In court filings, the Chubb Insurers have noted they have been continuing to defend both the Archdiocese of New York and its affiliated parishes and schools, but they have also sought more details on the organizations’ handling of sexual abuse cases, including details of any criminal conduct and the systematic efforts to cover it up.

Investigations and litigation have revealed that many dioceses hid sexual abuse cases from police and the public. Two years ago, the Times Union reported that former Albany Bishop Howard J. Hubbard, who died last year, admitted in a deposition that the diocese systematically concealed incidents of child sexual abuse and did not alert law enforcement agencies when they discovered it. He said their actions were, in part, intended to avoid scandal and preserve “respect for the priesthood.”

Priests and other employees accused of raping and abusing children were frequently sent to church-run treatment facilities and later returned to ministry with no notification to congregations. They also were routinely transferred to different dioceses when abuse was discovered, only to strike again.

The appellate court’s decision Tuesday reversed, in part, a December ruling by state Supreme Court Justice Suzanne J. Adams, who had rejected Chubb Insurers’ arguments.

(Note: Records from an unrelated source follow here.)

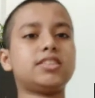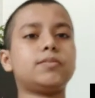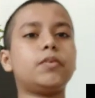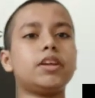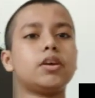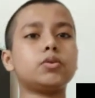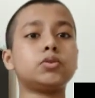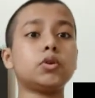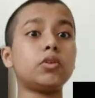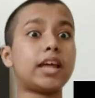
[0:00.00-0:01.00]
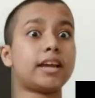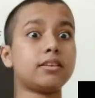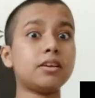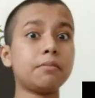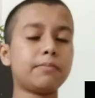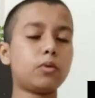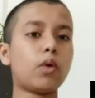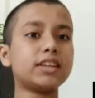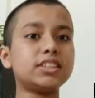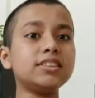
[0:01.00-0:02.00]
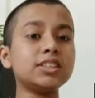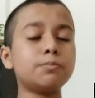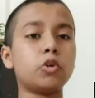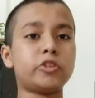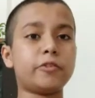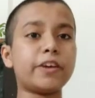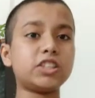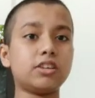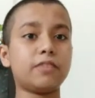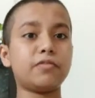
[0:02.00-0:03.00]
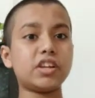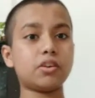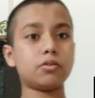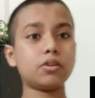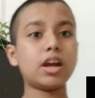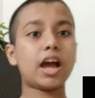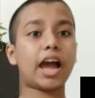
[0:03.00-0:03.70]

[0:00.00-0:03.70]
this video, so that by watching this motivational video,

Adams noted that during an oral argument in the case, one of Chubb’s attorneys conceded that sexual abuse is “bodily injury.”

“Here, the Chubb Insurers simply do not have a cause of action,” Adams wrote. “The plain language of the insurance policies at issue covers bodily injury and negligence as alleged in the underlying (Child Victims Act) actions … and the complaint sets forth no facts that would support a declaratory judgment that the Chubb Insurers have no obligation to indemnify, and consequently no obligation to defend, ‘each of the 2,770 CVA-related lawsuits (they) are defending in which the (archdiocese) has or may have liability.”

In court filings, Chubb’s attorneys have argued that “when an insured perpetrates, tolerates, and hides a vast pattern of horrific child abuse across decades, no insurable ‘accident’ that occurred, and the (archdiocese) has the burden of proving facts showing that it is otherwise entitled to coverage under any of its insurance policies.”